Lebanon’s banks are on the brink as the country looks to restructure its debt. Could rich depositors, who have for years enjoyed inflated interest rates, be called on to take a hit?


Lebanon's central bank

Fears are mounting over the viability of Lebanon’s banking sector, which is over-exposed to state bonds, as the government begins what will likely be a drawn-out restructuring of its debt.

Legislation requiring large depositors to enter into a deposit to share-swap is the only way to prevent bankruptcy, a senior Lebanese banker tells Euromoney.

For years, Lebanese banks have served as a conduit for state funding, funnelling deposits back to the central bank Banque du Liban, which has, in turn, lent money to the government.

Now, FX reserves are running out and debt-to-GDP is unsustainable at 152%, according to the IMF.

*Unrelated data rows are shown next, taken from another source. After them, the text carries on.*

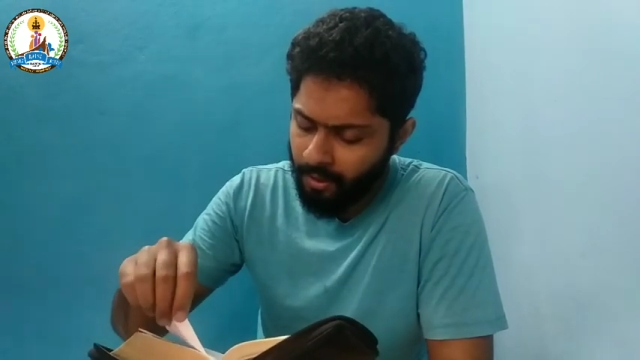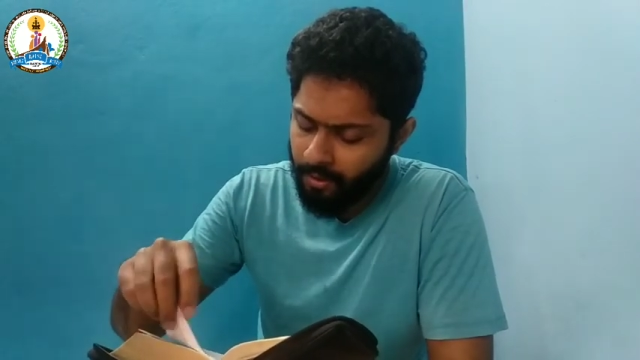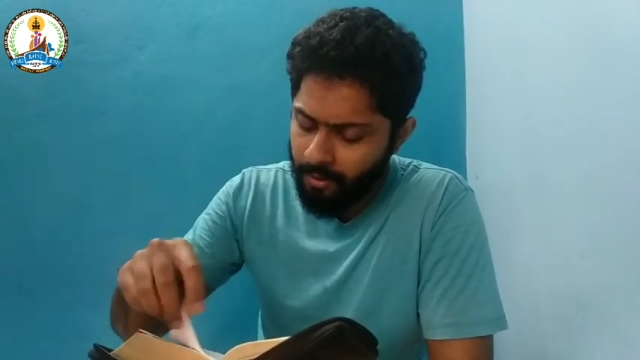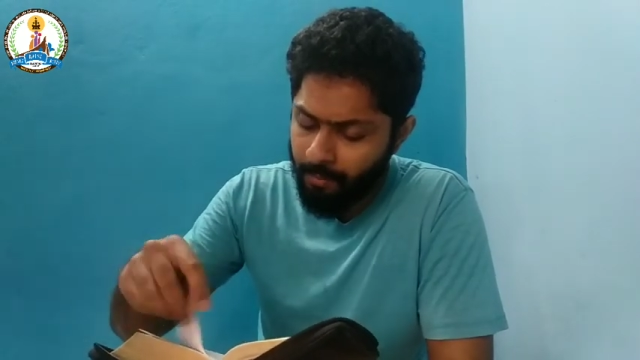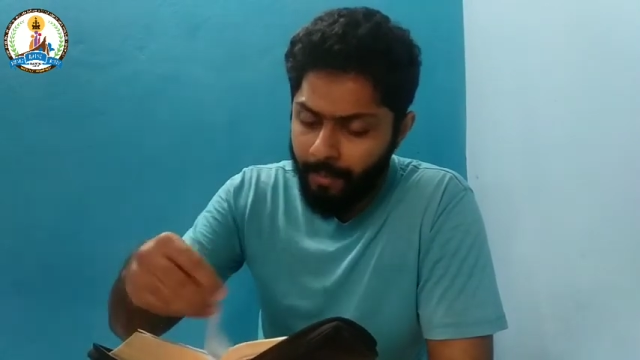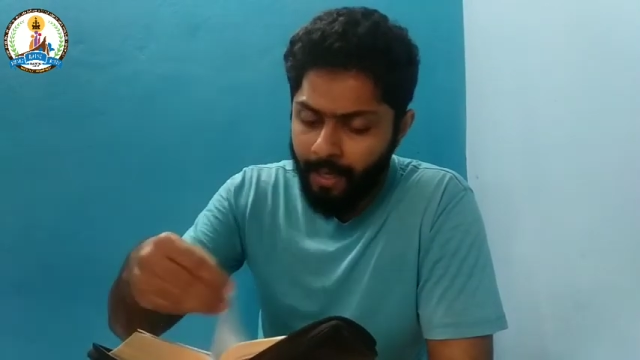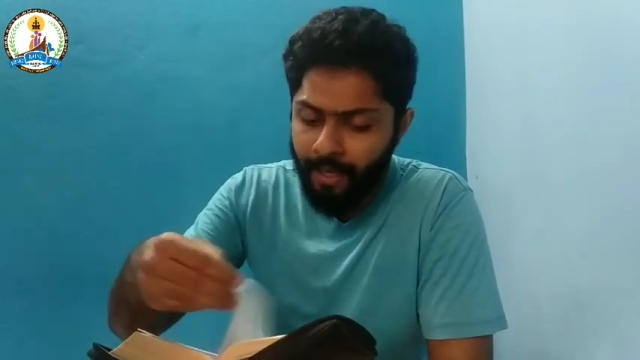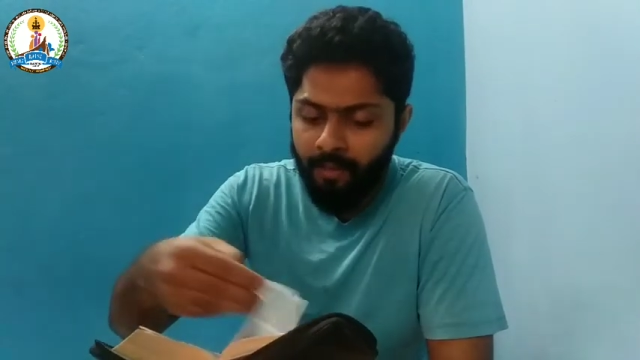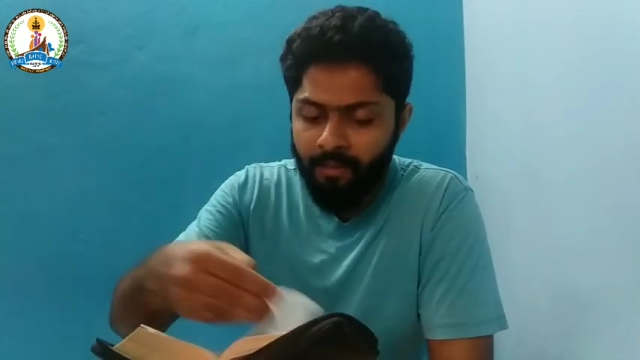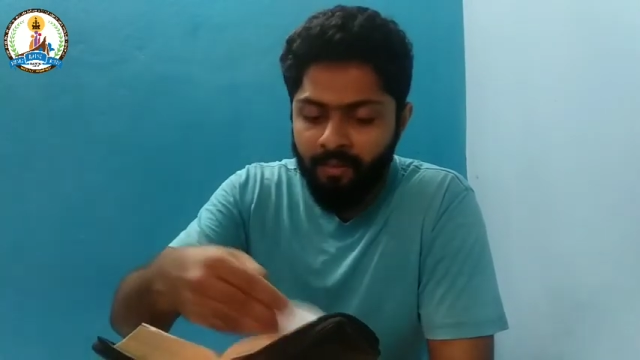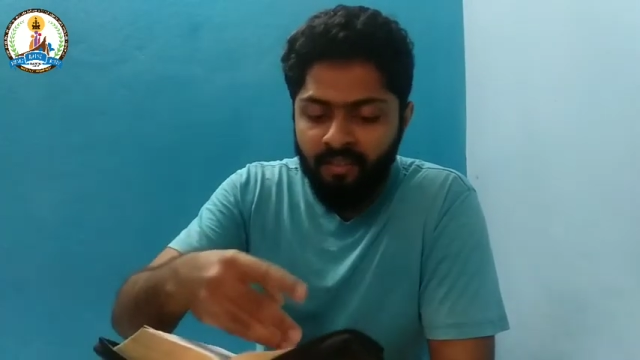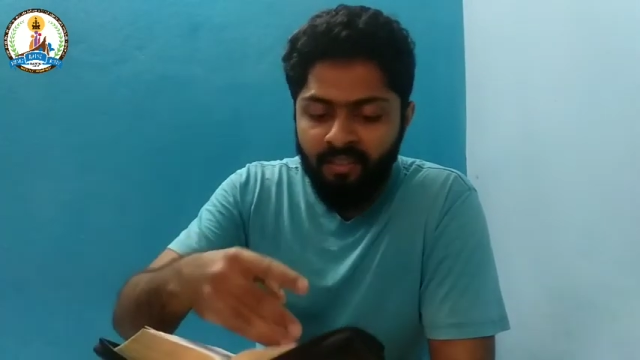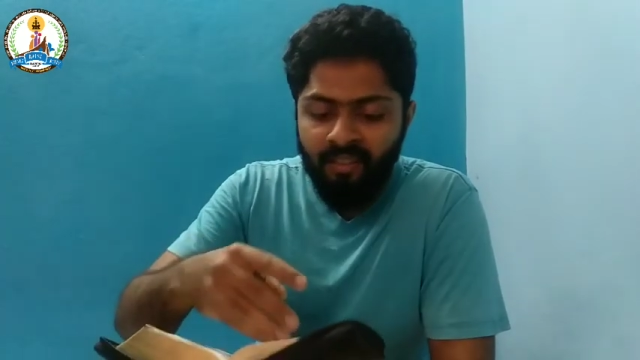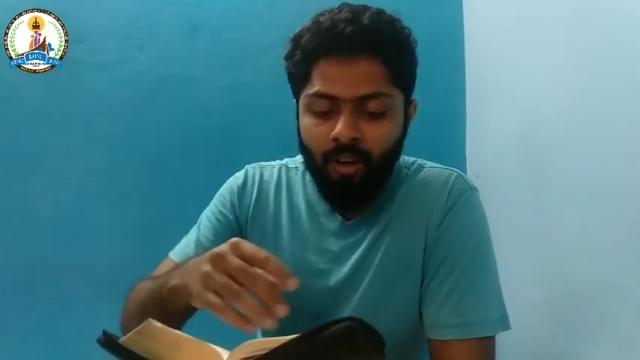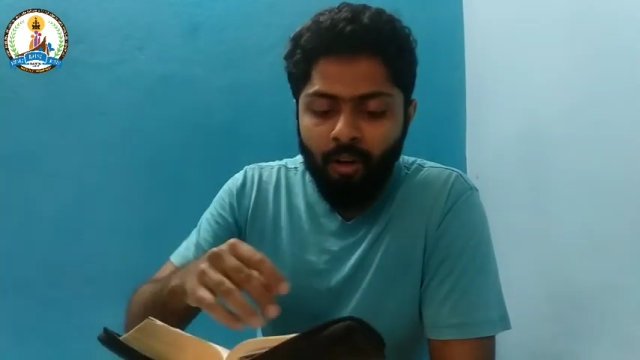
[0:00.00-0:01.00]
The men
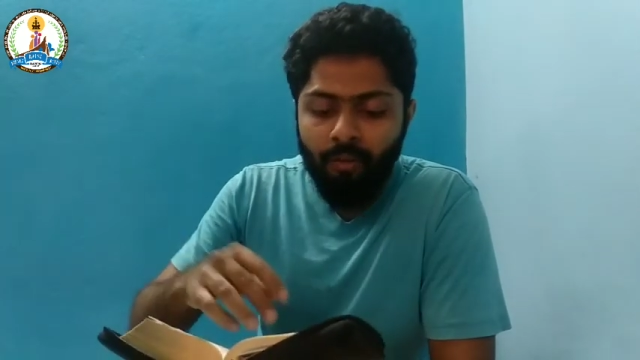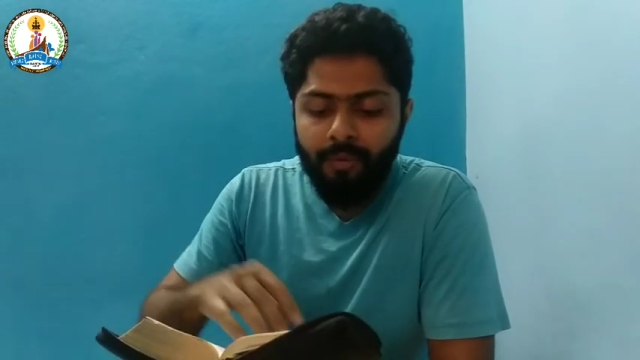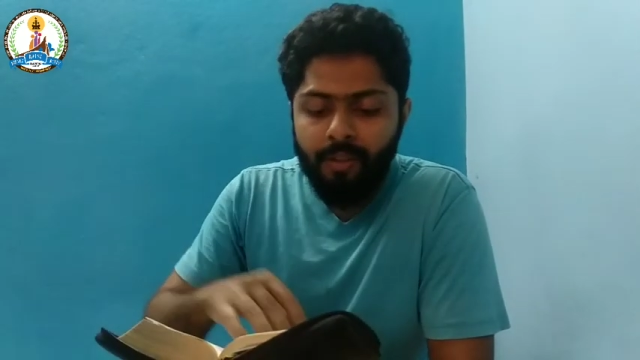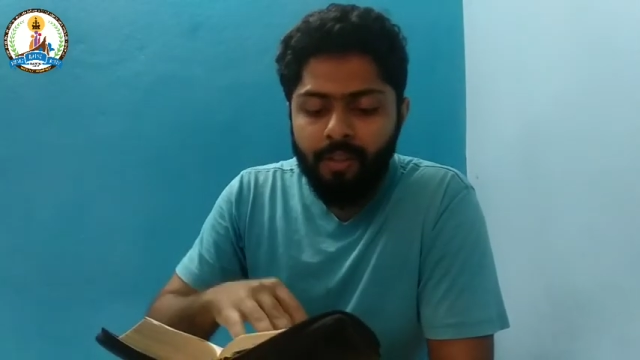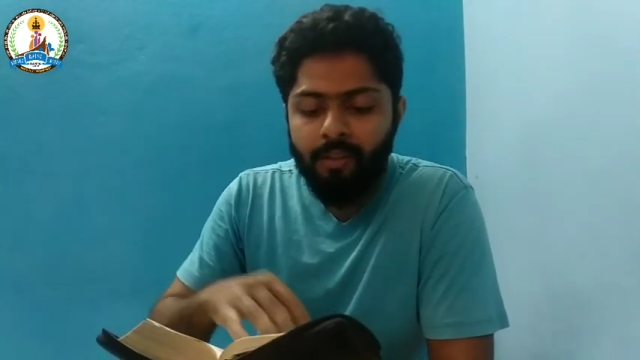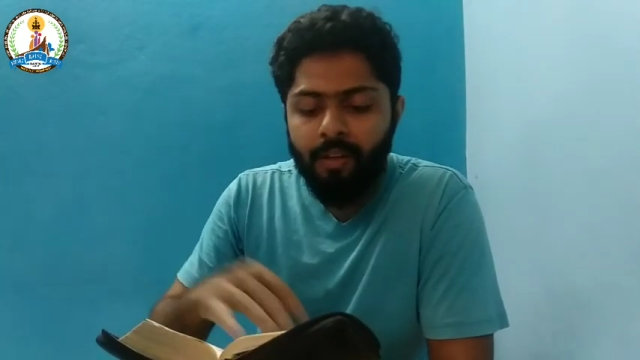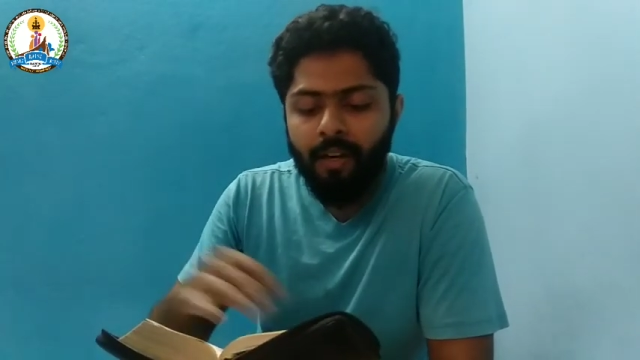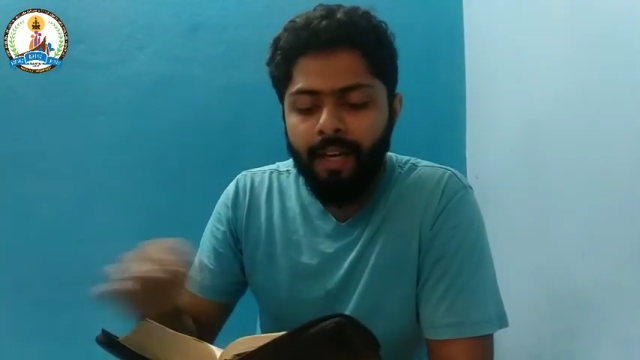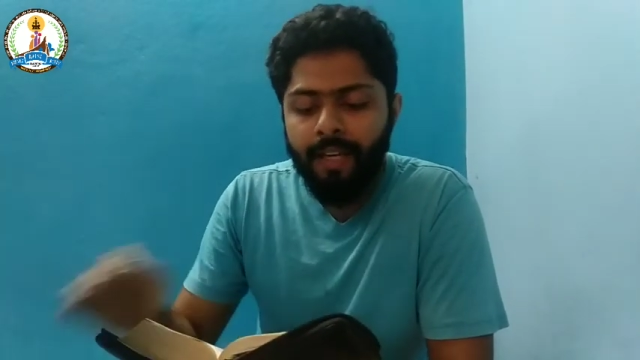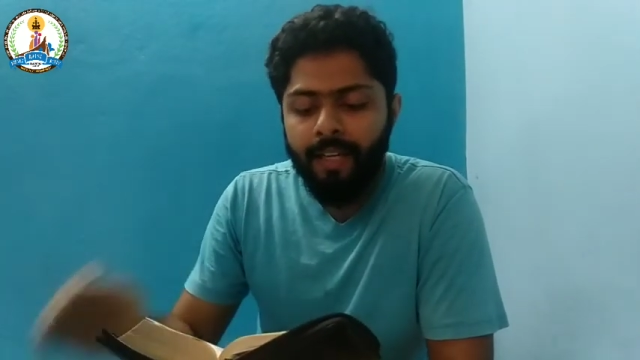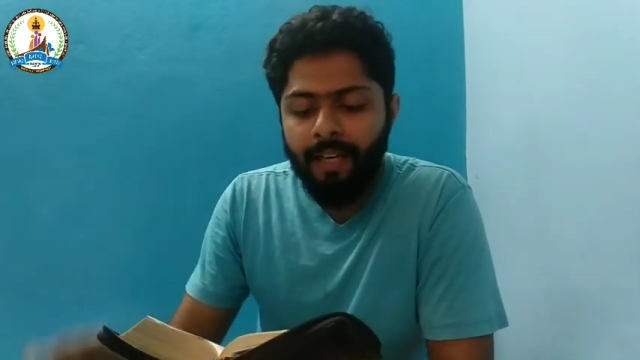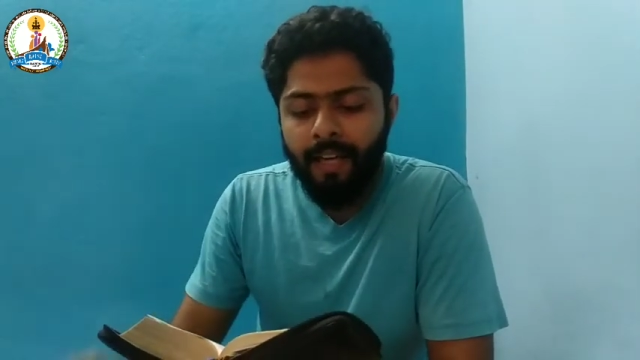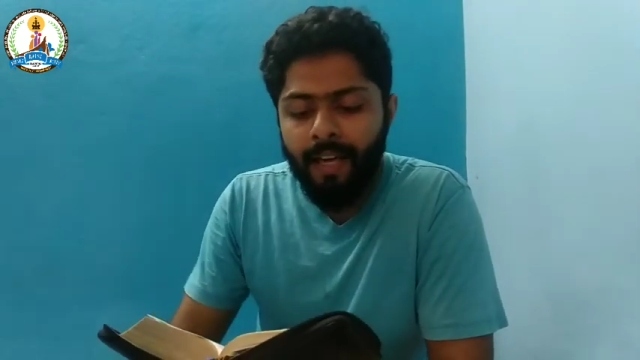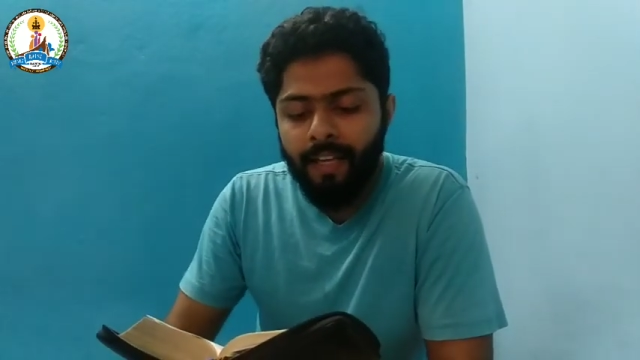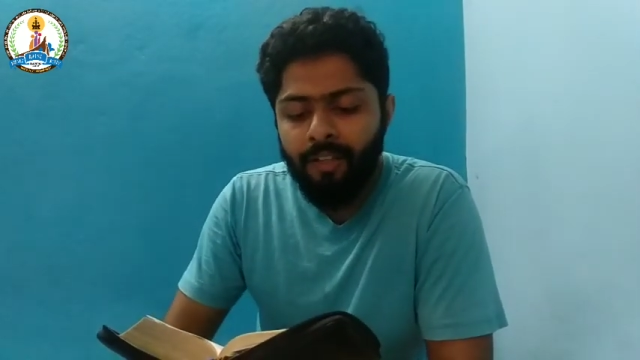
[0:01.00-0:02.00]
of
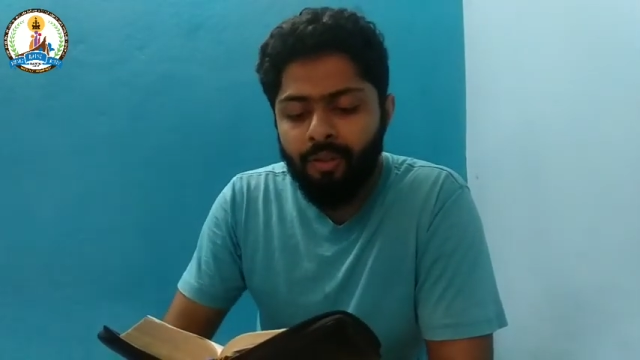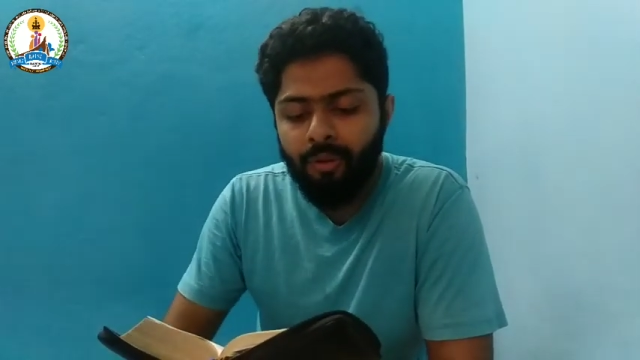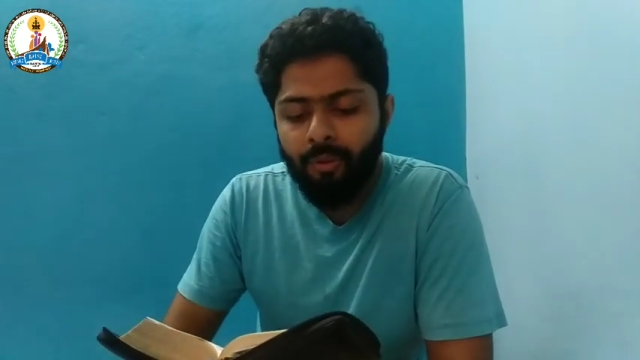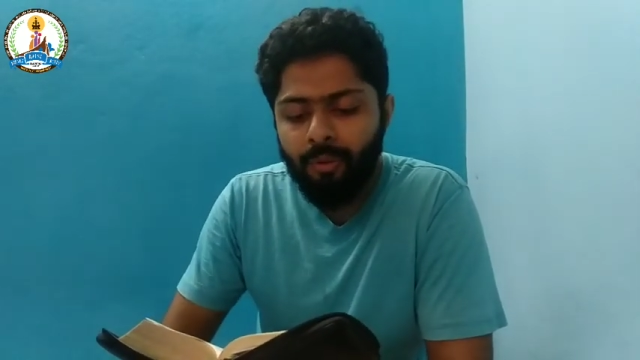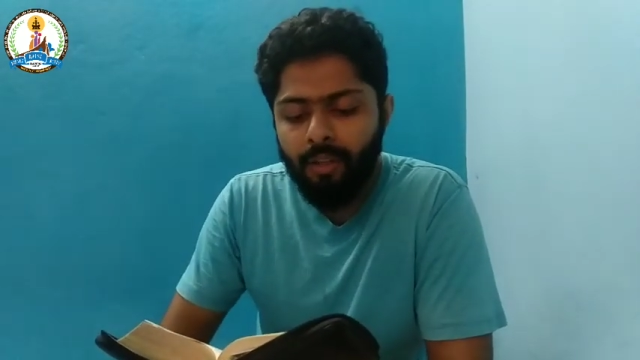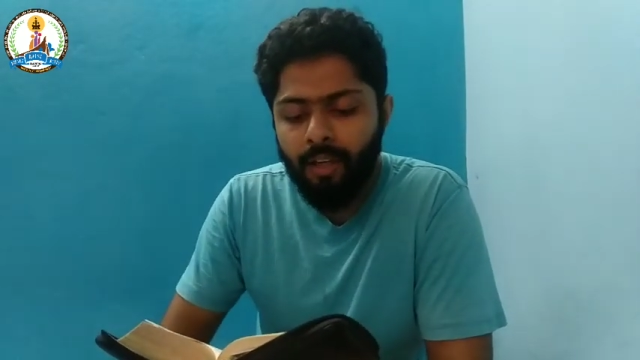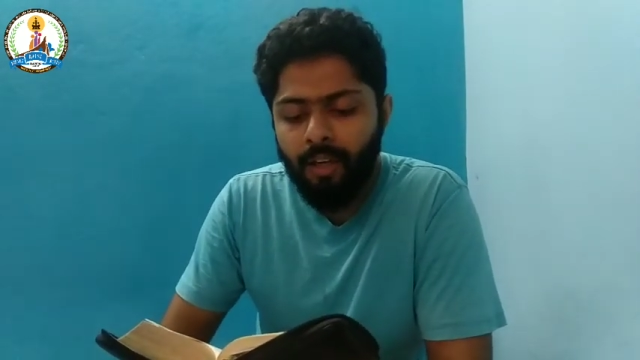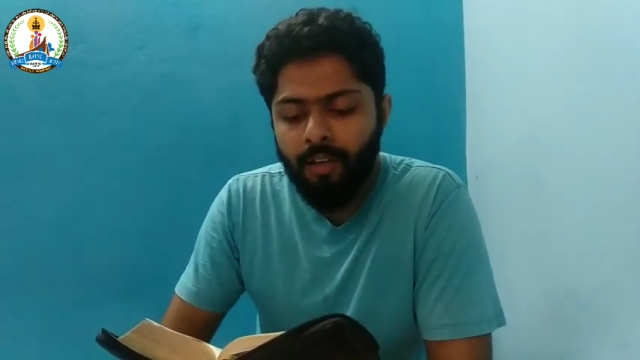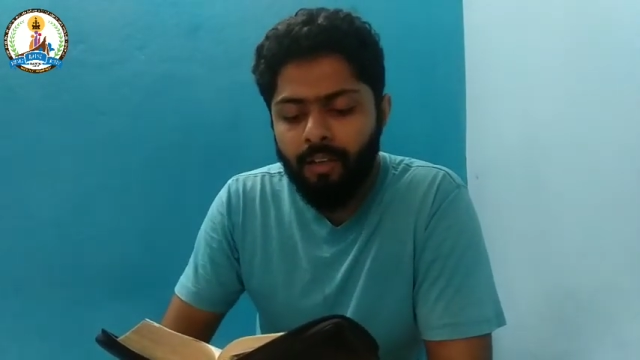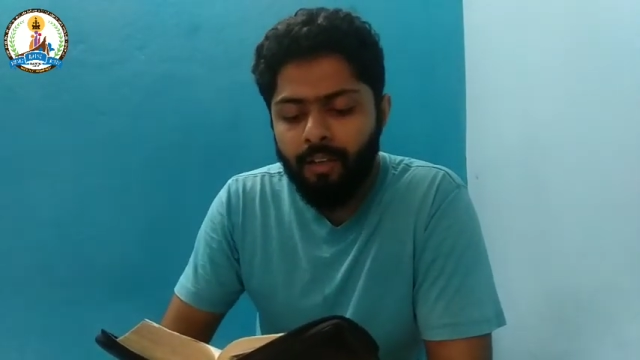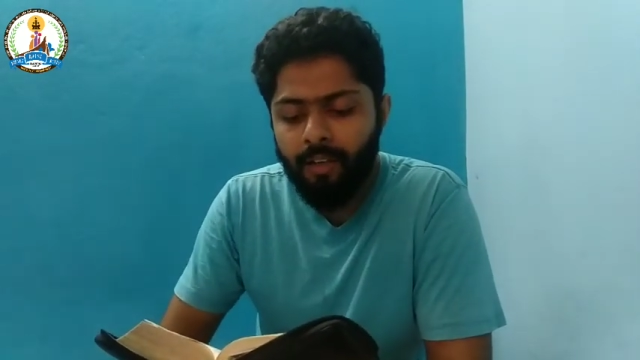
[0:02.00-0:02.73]
Israel and Judah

After months of speculation and just days before the due date of March 9, Lebanon’s government said it would not repay the $1.2 billion Eurobond repayment, although details of the restructuring process have so far been scant and will likely be delayed by the onset of the coronavirus Covid-19.

There are 10 different ways to skin a cat, but a haircut in whatever form is unavoidable - Lebanese banker

Lebanese banks, which hold some 50% of Lebanon’s Eurobonds, could well be decimated by the process and stand to lose on aggregate between $20 billion and $40 billion, depending on the recovery value of the bonds in a restructuring.